Saved entries
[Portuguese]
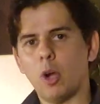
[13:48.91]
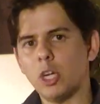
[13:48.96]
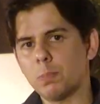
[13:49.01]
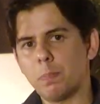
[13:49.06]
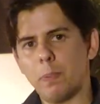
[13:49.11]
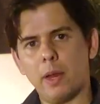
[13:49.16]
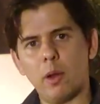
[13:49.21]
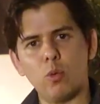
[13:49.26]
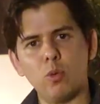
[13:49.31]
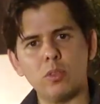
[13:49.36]

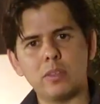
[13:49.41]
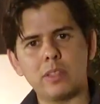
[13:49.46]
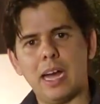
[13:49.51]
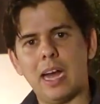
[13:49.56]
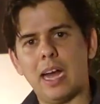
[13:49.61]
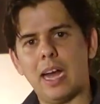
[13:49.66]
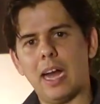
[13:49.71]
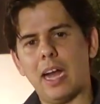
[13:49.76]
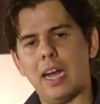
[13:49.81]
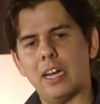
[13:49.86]
pode
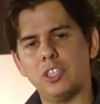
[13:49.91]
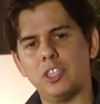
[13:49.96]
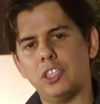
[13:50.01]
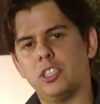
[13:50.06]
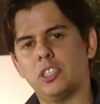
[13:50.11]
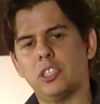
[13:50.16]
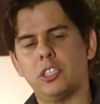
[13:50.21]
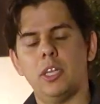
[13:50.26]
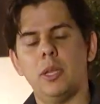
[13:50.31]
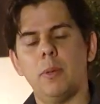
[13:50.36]
perguntar. A
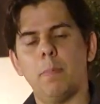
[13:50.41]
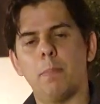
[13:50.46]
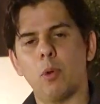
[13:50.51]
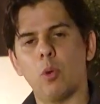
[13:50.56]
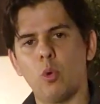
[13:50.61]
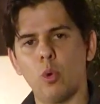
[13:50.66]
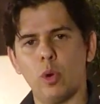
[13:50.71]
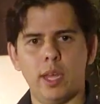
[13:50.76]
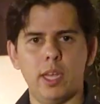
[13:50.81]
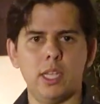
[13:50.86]
gente
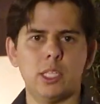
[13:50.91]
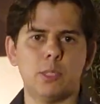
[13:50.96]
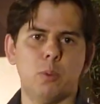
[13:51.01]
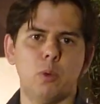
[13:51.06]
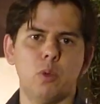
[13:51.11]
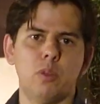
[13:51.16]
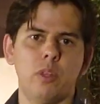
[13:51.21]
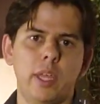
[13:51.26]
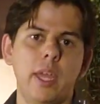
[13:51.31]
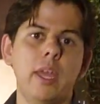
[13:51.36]
procura
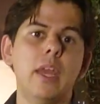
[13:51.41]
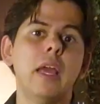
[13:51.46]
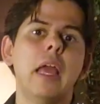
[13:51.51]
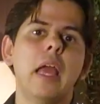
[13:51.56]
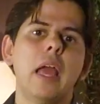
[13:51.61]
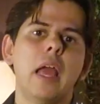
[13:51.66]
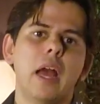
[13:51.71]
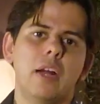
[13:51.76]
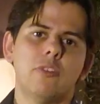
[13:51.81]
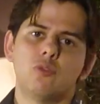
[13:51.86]
responder
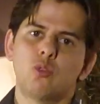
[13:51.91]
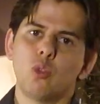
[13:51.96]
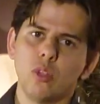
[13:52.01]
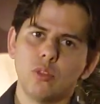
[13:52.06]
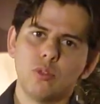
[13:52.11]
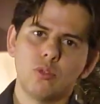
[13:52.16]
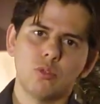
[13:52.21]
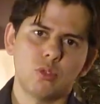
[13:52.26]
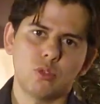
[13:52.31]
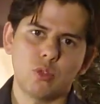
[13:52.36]
a
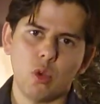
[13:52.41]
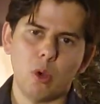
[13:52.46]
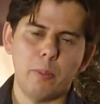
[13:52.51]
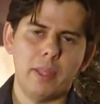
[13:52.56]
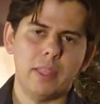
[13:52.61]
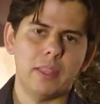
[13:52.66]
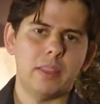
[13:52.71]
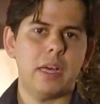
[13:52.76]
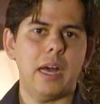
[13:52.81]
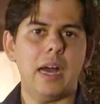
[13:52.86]
todos os
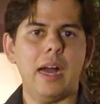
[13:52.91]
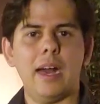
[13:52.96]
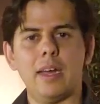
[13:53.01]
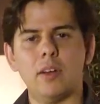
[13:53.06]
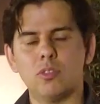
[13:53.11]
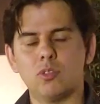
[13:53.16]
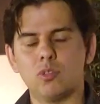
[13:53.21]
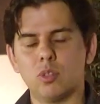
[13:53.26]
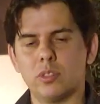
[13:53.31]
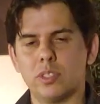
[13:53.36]

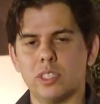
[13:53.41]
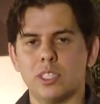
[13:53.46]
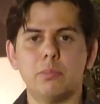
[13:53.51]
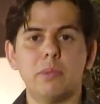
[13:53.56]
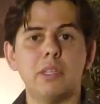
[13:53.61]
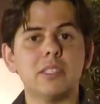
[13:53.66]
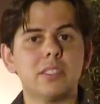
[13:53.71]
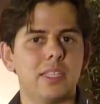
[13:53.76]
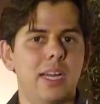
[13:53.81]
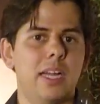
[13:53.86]
comentários, todas
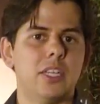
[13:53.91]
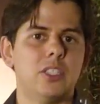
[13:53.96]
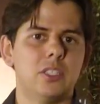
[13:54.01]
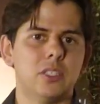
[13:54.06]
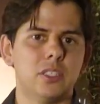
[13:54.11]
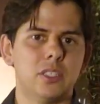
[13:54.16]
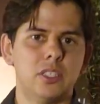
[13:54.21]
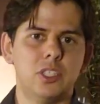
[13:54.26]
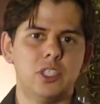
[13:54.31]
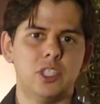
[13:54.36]
as
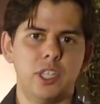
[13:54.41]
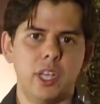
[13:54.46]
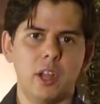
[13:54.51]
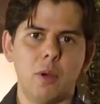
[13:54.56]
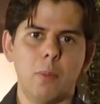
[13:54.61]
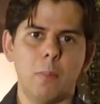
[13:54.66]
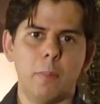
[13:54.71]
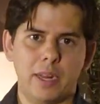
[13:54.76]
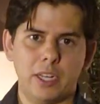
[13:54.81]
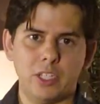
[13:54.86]
mensagens que
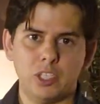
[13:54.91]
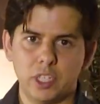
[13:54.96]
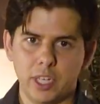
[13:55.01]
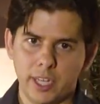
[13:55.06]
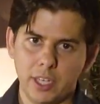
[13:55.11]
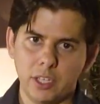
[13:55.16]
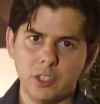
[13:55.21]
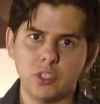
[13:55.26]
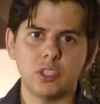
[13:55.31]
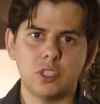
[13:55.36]
chegam pra
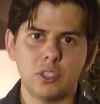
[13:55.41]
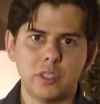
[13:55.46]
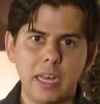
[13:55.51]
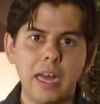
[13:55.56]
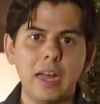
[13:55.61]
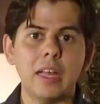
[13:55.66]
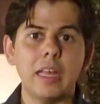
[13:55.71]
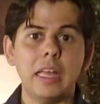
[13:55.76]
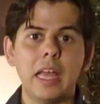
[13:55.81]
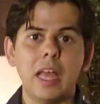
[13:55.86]
gente,
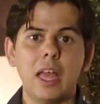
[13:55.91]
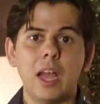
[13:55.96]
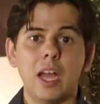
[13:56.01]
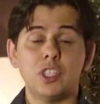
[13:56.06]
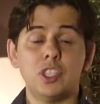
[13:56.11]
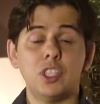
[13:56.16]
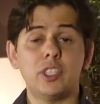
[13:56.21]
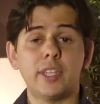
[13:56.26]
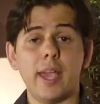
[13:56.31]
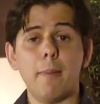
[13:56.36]
tá?
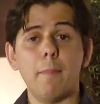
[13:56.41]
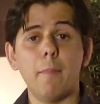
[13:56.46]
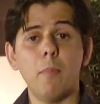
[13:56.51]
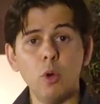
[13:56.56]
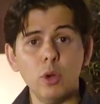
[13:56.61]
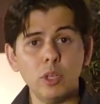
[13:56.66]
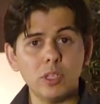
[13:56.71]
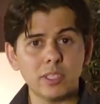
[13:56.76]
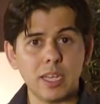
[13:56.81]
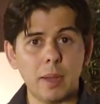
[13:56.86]
A gente quer
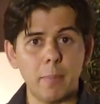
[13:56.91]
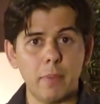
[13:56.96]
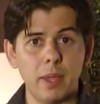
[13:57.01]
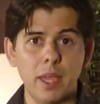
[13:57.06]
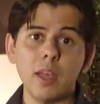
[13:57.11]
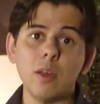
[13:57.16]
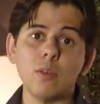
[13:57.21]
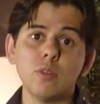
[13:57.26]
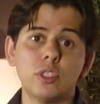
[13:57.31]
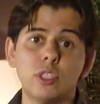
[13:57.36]
muito
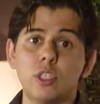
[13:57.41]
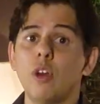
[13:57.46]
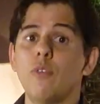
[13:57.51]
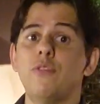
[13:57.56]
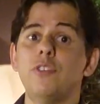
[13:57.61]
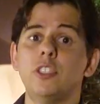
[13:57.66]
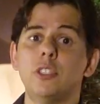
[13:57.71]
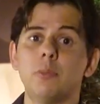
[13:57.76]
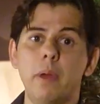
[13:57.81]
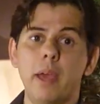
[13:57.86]
saber o seu
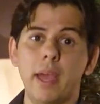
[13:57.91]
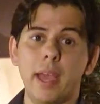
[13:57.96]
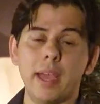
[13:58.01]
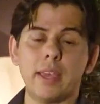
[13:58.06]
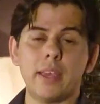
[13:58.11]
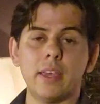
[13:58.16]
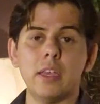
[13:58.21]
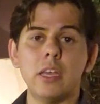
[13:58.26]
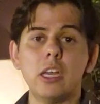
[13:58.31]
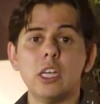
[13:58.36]

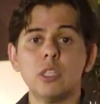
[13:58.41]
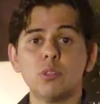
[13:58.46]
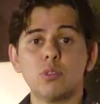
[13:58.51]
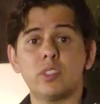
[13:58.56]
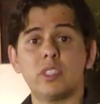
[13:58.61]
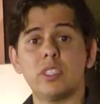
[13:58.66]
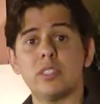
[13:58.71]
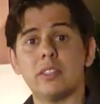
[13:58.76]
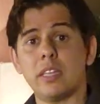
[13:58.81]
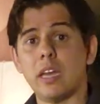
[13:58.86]
feedback, se
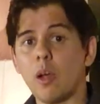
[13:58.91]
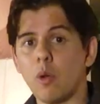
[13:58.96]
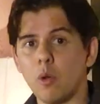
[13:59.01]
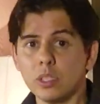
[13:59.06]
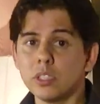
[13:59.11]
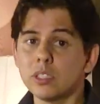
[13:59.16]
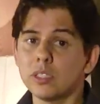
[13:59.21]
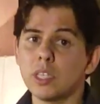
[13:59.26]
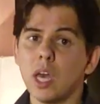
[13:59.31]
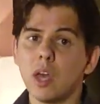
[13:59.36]
você está
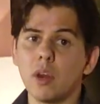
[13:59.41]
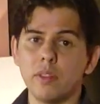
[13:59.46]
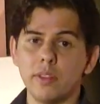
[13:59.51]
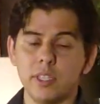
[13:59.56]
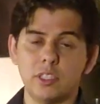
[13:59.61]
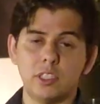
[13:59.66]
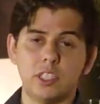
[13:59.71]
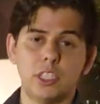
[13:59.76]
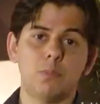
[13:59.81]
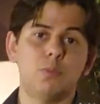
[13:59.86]
gostando
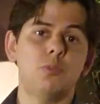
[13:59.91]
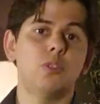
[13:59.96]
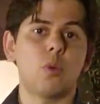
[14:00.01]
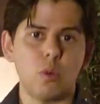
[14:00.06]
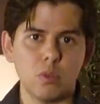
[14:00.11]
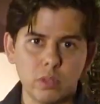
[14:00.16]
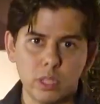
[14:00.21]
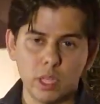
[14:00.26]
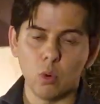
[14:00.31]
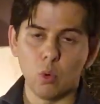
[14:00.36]
desse tipo de
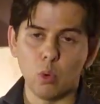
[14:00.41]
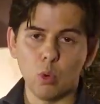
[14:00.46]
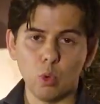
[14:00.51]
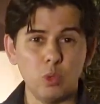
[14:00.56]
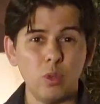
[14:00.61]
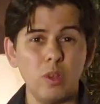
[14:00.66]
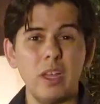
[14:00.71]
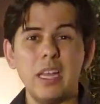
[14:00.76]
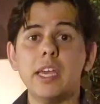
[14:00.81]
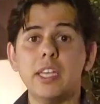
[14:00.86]

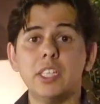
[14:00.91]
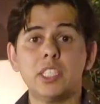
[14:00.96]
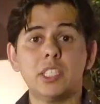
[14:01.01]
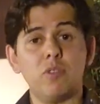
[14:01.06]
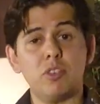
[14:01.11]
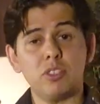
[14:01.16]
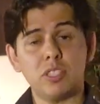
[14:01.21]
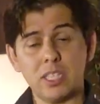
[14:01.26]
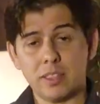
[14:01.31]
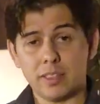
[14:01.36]
conteúdo e
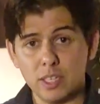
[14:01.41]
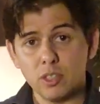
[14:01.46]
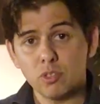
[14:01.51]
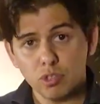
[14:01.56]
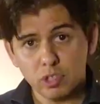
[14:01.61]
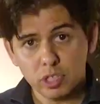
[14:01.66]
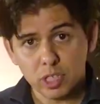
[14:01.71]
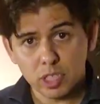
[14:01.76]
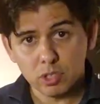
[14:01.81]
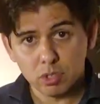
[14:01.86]
se você tem
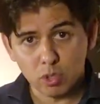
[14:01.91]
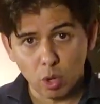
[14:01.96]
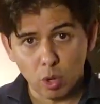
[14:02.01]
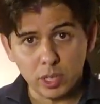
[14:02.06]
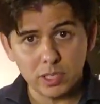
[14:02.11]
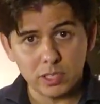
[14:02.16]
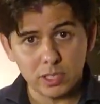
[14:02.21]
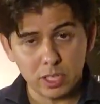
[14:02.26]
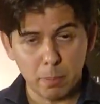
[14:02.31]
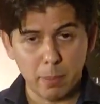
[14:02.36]

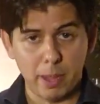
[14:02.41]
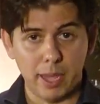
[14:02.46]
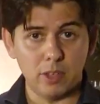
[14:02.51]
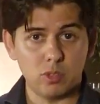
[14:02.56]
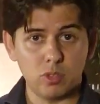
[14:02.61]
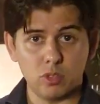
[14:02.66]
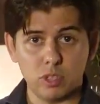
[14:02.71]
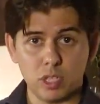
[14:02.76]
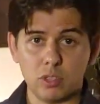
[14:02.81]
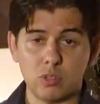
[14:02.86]
sugestões
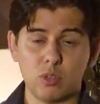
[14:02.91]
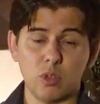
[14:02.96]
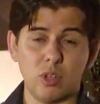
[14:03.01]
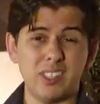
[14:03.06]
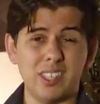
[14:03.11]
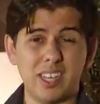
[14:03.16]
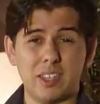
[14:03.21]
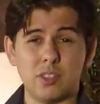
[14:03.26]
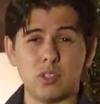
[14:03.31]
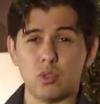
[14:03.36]
também,
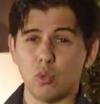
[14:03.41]
sugestões de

**Task instructions**. Omit the pictures; set down each record exactly.

**Result for this exercise**.
[Portuguese]
[13:48.91]
[13:48.96]
[13:49.01]
[13:49.06]
[13:49.11]
[13:49.16]
[13:49.21]
[13:49.26]
[13:49.31]
[13:49.36]

[13:49.41]
[13:49.46]
[13:49.51]
[13:49.56]
[13:49.61]
[13:49.66]
[13:49.71]
[13:49.76]
[13:49.81]
[13:49.86]
pode
[13:49.91]
[13:49.96]
[13:50.01]
[13:50.06]
[13:50.11]
[13:50.16]
[13:50.21]
[13:50.26]
[13:50.31]
[13:50.36]
perguntar. A
[13:50.41]
[13:50.46]
[13:50.51]
[13:50.56]
[13:50.61]
[13:50.66]
[13:50.71]
[13:50.76]
[13:50.81]
[13:50.86]
gente
[13:50.91]
[13:50.96]
[13:51.01]
[13:51.06]
[13:51.11]
[13:51.16]
[13:51.21]
[13:51.26]
[13:51.31]
[13:51.36]
procura
[13:51.41]
[13:51.46]
[13:51.51]
[13:51.56]
[13:51.61]
[13:51.66]
[13:51.71]
[13:51.76]
[13:51.81]
[13:51.86]
responder
[13:51.91]
[13:51.96]
[13:52.01]
[13:52.06]
[13:52.11]
[13:52.16]
[13:52.21]
[13:52.26]
[13:52.31]
[13:52.36]
a
[13:52.41]
[13:52.46]
[13:52.51]
[13:52.56]
[13:52.61]
[13:52.66]
[13:52.71]
[13:52.76]
[13:52.81]
[13:52.86]
todos os
[13:52.91]
[13:52.96]
[13:53.01]
[13:53.06]
[13:53.11]
[13:53.16]
[13:53.21]
[13:53.26]
[13:53.31]
[13:53.36]

[13:53.41]
[13:53.46]
[13:53.51]
[13:53.56]
[13:53.61]
[13:53.66]
[13:53.71]
[13:53.76]
[13:53.81]
[13:53.86]
comentários, todas
[13:53.91]
[13:53.96]
[13:54.01]
[13:54.06]
[13:54.11]
[13:54.16]
[13:54.21]
[13:54.26]
[13:54.31]
[13:54.36]
as
[13:54.41]
[13:54.46]
[13:54.51]
[13:54.56]
[13:54.61]
[13:54.66]
[13:54.71]
[13:54.76]
[13:54.81]
[13:54.86]
mensagens que
[13:54.91]
[13:54.96]
[13:55.01]
[13:55.06]
[13:55.11]
[13:55.16]
[13:55.21]
[13:55.26]
[13:55.31]
[13:55.36]
chegam pra
[13:55.41]
[13:55.46]
[13:55.51]
[13:55.56]
[13:55.61]
[13:55.66]
[13:55.71]
[13:55.76]
[13:55.81]
[13:55.86]
gente,
[13:55.91]
[13:55.96]
[13:56.01]
[13:56.06]
[13:56.11]
[13:56.16]
[13:56.21]
[13:56.26]
[13:56.31]
[13:56.36]
tá?
[13:56.41]
[13:56.46]
[13:56.51]
[13:56.56]
[13:56.61]
[13:56.66]
[13:56.71]
[13:56.76]
[13:56.81]
[13:56.86]
A gente quer
[13:56.91]
[13:56.96]
[13:57.01]
[13:57.06]
[13:57.11]
[13:57.16]
[13:57.21]
[13:57.26]
[13:57.31]
[13:57.36]
muito
[13:57.41]
[13:57.46]
[13:57.51]
[13:57.56]
[13:57.61]
[13:57.66]
[13:57.71]
[13:57.76]
[13:57.81]
[13:57.86]
saber o seu
[13:57.91]
[13:57.96]
[13:58.01]
[13:58.06]
[13:58.11]
[13:58.16]
[13:58.21]
[13:58.26]
[13:58.31]
[13:58.36]

[13:58.41]
[13:58.46]
[13:58.51]
[13:58.56]
[13:58.61]
[13:58.66]
[13:58.71]
[13:58.76]
[13:58.81]
[13:58.86]
feedback, se
[13:58.91]
[13:58.96]
[13:59.01]
[13:59.06]
[13:59.11]
[13:59.16]
[13:59.21]
[13:59.26]
[13:59.31]
[13:59.36]
você está
[13:59.41]
[13:59.46]
[13:59.51]
[13:59.56]
[13:59.61]
[13:59.66]
[13:59.71]
[13:59.76]
[13:59.81]
[13:59.86]
gostando
[13:59.91]
[13:59.96]
[14:00.01]
[14:00.06]
[14:00.11]
[14:00.16]
[14:00.21]
[14:00.26]
[14:00.31]
[14:00.36]
desse tipo de
[14:00.41]
[14:00.46]
[14:00.51]
[14:00.56]
[14:00.61]
[14:00.66]
[14:00.71]
[14:00.76]
[14:00.81]
[14:00.86]

[14:00.91]
[14:00.96]
[14:01.01]
[14:01.06]
[14:01.11]
[14:01.16]
[14:01.21]
[14:01.26]
[14:01.31]
[14:01.36]
conteúdo e
[14:01.41]
[14:01.46]
[14:01.51]
[14:01.56]
[14:01.61]
[14:01.66]
[14:01.71]
[14:01.76]
[14:01.81]
[14:01.86]
se você tem
[14:01.91]
[14:01.96]
[14:02.01]
[14:02.06]
[14:02.11]
[14:02.16]
[14:02.21]
[14:02.26]
[14:02.31]
[14:02.36]

[14:02.41]
[14:02.46]
[14:02.51]
[14:02.56]
[14:02.61]
[14:02.66]
[14:02.71]
[14:02.76]
[14:02.81]
[14:02.86]
sugestões
[14:02.91]
[14:02.96]
[14:03.01]
[14:03.06]
[14:03.11]
[14:03.16]
[14:03.21]
[14:03.26]
[14:03.31]
[14:03.36]
também,
[14:03.41]
sugestões de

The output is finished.